# [Stored data]
::::::

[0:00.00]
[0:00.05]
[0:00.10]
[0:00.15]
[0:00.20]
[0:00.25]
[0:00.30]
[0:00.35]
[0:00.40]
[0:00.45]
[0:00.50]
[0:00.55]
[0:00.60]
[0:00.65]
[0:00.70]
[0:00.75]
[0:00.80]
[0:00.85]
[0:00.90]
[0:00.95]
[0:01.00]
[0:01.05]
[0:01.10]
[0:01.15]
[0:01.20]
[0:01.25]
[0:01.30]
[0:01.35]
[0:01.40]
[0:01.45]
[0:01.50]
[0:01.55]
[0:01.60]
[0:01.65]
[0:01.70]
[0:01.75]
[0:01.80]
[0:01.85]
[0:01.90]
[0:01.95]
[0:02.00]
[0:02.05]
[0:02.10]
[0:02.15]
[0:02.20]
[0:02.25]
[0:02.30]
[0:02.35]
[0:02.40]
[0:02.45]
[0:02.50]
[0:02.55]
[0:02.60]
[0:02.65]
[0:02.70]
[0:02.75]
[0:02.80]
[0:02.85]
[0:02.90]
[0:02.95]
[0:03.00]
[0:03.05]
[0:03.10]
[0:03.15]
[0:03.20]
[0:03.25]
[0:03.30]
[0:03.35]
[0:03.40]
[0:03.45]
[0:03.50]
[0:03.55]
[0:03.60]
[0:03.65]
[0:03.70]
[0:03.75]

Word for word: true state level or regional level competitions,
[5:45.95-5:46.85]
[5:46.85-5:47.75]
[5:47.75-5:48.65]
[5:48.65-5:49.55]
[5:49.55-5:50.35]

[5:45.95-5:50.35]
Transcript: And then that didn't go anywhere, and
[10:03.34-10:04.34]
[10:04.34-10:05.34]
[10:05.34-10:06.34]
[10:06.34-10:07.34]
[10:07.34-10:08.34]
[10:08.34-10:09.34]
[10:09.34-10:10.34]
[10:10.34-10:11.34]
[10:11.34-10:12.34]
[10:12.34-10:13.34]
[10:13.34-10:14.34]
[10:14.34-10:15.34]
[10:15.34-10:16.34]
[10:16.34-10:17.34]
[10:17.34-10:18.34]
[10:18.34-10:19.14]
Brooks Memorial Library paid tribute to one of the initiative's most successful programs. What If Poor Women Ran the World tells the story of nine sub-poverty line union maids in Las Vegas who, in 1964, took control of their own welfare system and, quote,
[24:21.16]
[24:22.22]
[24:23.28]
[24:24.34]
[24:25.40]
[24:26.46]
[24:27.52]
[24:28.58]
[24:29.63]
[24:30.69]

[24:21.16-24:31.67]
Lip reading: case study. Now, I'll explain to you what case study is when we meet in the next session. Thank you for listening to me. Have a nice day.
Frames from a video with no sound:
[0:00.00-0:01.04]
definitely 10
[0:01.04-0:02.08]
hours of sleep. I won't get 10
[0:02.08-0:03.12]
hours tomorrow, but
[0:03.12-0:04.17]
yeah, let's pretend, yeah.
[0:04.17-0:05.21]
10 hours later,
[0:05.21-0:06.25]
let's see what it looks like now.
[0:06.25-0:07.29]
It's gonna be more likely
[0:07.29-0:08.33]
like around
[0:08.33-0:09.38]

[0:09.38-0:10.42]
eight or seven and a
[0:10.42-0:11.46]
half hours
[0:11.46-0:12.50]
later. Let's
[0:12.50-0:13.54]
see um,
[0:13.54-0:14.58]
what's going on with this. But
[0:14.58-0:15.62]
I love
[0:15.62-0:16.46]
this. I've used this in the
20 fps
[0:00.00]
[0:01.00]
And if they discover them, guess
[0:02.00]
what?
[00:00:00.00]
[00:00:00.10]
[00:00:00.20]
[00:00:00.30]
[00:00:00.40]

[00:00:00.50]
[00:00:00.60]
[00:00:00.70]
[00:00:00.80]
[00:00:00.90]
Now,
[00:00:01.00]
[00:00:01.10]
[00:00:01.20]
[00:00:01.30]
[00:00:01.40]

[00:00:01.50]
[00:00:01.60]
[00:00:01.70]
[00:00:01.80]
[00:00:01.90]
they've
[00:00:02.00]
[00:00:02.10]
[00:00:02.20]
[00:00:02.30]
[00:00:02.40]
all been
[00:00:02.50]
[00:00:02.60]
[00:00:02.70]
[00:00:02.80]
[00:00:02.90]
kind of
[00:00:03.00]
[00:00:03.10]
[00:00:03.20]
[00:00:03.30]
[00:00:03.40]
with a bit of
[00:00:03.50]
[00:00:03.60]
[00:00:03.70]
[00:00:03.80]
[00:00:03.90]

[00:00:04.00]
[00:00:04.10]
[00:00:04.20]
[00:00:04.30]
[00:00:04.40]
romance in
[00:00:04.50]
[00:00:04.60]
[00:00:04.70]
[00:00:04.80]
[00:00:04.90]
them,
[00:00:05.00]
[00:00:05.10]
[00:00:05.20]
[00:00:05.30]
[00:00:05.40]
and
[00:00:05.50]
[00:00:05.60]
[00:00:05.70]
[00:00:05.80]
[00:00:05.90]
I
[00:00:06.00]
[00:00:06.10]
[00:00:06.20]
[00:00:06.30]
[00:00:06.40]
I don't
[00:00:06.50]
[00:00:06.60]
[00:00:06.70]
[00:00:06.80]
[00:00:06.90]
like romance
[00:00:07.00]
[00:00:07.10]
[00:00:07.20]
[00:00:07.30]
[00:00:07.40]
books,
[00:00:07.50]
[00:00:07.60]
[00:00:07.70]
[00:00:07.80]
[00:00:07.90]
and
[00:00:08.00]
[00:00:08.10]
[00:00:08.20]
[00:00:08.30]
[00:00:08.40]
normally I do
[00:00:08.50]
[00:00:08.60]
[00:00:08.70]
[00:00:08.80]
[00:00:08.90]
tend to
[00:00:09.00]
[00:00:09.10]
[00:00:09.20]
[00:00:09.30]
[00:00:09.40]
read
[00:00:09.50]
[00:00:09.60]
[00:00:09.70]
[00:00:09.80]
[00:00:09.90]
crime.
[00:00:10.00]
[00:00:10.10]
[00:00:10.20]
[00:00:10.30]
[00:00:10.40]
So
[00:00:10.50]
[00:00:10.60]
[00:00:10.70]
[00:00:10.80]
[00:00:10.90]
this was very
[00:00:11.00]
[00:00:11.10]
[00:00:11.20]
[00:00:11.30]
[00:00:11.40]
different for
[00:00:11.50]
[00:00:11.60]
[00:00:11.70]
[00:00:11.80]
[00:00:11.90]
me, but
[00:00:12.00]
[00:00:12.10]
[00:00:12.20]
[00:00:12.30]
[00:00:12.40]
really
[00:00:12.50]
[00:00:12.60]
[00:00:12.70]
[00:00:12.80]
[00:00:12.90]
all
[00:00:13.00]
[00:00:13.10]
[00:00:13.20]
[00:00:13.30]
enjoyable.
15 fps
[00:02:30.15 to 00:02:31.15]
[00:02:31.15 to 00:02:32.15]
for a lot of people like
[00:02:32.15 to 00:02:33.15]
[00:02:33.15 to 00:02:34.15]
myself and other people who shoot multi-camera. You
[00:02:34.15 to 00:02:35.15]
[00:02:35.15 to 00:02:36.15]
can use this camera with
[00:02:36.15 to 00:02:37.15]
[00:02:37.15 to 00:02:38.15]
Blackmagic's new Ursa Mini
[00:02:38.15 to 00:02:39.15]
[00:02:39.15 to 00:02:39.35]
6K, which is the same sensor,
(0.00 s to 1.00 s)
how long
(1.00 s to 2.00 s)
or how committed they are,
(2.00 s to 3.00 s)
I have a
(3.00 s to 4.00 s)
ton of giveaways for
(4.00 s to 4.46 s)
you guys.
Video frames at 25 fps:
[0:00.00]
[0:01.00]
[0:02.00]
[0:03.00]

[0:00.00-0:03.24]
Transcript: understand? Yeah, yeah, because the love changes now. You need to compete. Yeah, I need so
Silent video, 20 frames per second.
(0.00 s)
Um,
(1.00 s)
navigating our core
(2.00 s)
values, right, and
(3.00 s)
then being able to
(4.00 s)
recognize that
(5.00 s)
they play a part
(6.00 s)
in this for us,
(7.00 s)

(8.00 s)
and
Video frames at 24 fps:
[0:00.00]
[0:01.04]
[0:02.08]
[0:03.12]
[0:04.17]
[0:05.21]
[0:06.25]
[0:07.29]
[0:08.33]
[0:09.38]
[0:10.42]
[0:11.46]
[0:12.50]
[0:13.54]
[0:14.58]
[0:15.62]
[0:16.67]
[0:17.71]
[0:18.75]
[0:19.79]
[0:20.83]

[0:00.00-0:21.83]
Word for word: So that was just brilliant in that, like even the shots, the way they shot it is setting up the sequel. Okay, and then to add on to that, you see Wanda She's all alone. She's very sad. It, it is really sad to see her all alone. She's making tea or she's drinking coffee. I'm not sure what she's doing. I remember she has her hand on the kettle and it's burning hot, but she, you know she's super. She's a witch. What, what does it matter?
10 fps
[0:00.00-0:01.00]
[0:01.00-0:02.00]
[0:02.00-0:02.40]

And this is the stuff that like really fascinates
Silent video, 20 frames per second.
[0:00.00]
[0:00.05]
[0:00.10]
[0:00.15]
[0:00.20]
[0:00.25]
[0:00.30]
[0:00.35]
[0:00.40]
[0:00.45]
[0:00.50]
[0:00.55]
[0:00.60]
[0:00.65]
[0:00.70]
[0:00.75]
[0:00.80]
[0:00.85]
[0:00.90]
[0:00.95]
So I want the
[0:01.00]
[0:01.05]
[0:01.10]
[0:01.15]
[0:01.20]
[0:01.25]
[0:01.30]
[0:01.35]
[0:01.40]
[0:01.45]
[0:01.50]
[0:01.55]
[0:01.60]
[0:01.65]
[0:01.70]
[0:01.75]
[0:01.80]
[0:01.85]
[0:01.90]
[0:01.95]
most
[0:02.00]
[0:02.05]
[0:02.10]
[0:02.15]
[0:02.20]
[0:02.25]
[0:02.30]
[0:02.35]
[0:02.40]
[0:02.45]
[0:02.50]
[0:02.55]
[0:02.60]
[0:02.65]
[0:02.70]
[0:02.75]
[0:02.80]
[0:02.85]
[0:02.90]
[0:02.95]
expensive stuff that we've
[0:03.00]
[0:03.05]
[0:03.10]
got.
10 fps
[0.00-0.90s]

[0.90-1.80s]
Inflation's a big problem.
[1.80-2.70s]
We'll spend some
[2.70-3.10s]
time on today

::::::

Give back the records above exactly, limited to the lines between the one holding "[10:16.34-10:17.34]" and the one holding "[24:21.16-24:31.67]", inclusive.

# [TASK RESULT]
[10:16.34-10:17.34]
[10:17.34-10:18.34]
[10:18.34-10:19.14]
Brooks Memorial Library paid tribute to one of the initiative's most successful programs. What If Poor Women Ran the World tells the story of nine sub-poverty line union maids in Las Vegas who, in 1964, took control of their own welfare system and, quote,
[24:21.16]
[24:22.22]
[24:23.28]
[24:24.34]
[24:25.40]
[24:26.46]
[24:27.52]
[24:28.58]
[24:29.63]
[24:30.69]

[24:21.16-24:31.67]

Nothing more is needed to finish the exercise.